» **Excerpted records**:
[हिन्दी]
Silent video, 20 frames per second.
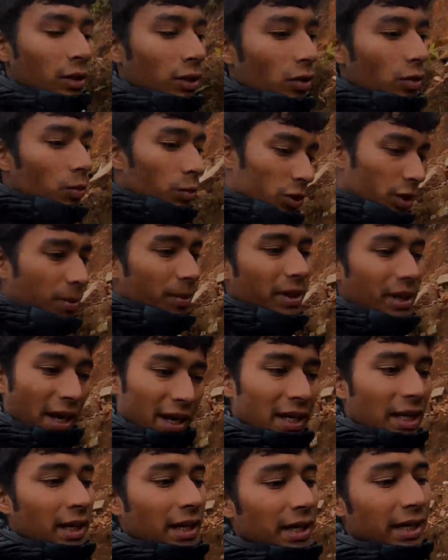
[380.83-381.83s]
तो मुझे भी
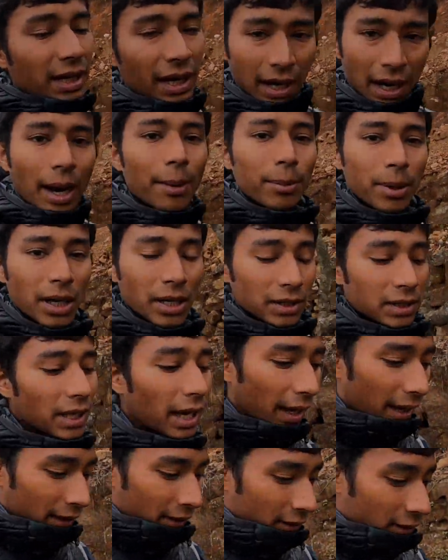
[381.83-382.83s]
कहीं ना कहीं ख़राब लगता
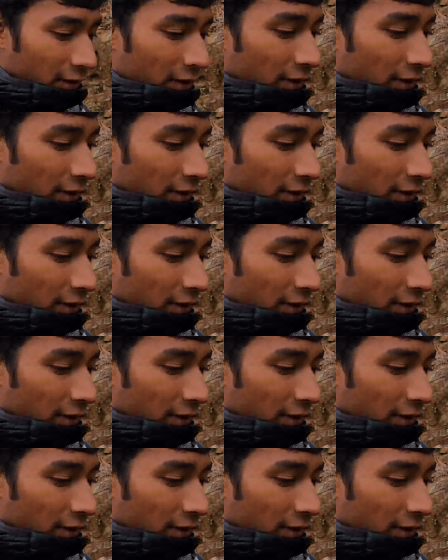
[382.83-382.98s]
है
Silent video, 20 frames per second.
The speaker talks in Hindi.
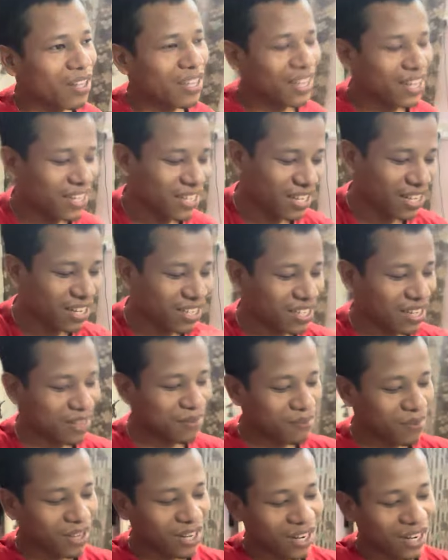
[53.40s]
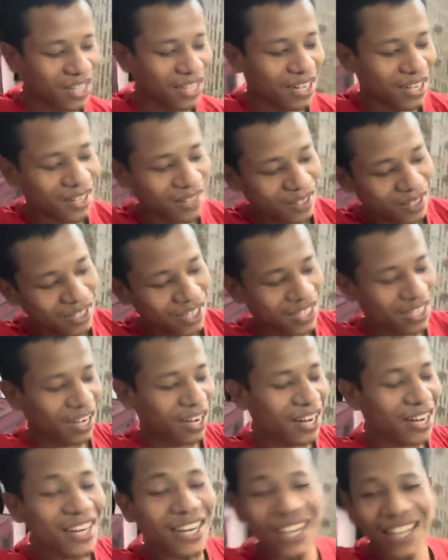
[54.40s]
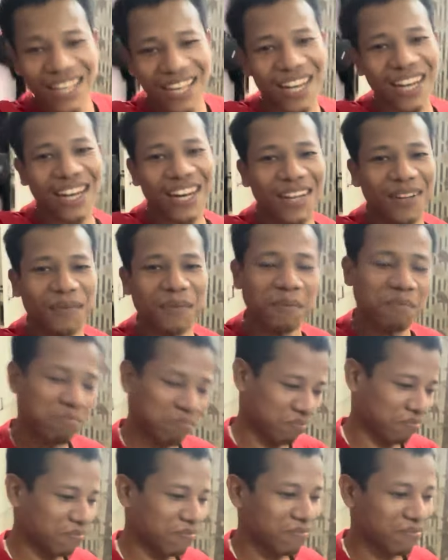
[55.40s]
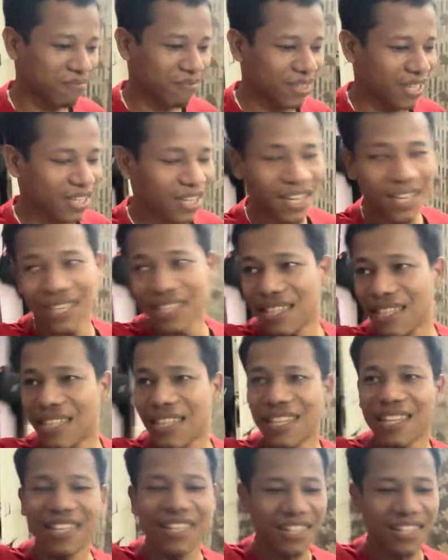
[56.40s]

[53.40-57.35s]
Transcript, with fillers: था ना इसलिए शर्म कर रहे देख सकाल ही नहीं देखा रहा है पता नहीं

» **What is needed**: When you reach the line with "[380.83-381.83s]" in the records above, start writing out each line exactly, and stop after the line with "[53.40-57.35s]". Pictures stay out.

» **Exercise response**:
[380.83-381.83s]
तो मुझे भी
[381.83-382.83s]
कहीं ना कहीं ख़राब लगता
[382.83-382.98s]
है
Silent video, 20 frames per second.
The speaker talks in Hindi.
[53.40s]
[54.40s]
[55.40s]
[56.40s]

[53.40-57.35s]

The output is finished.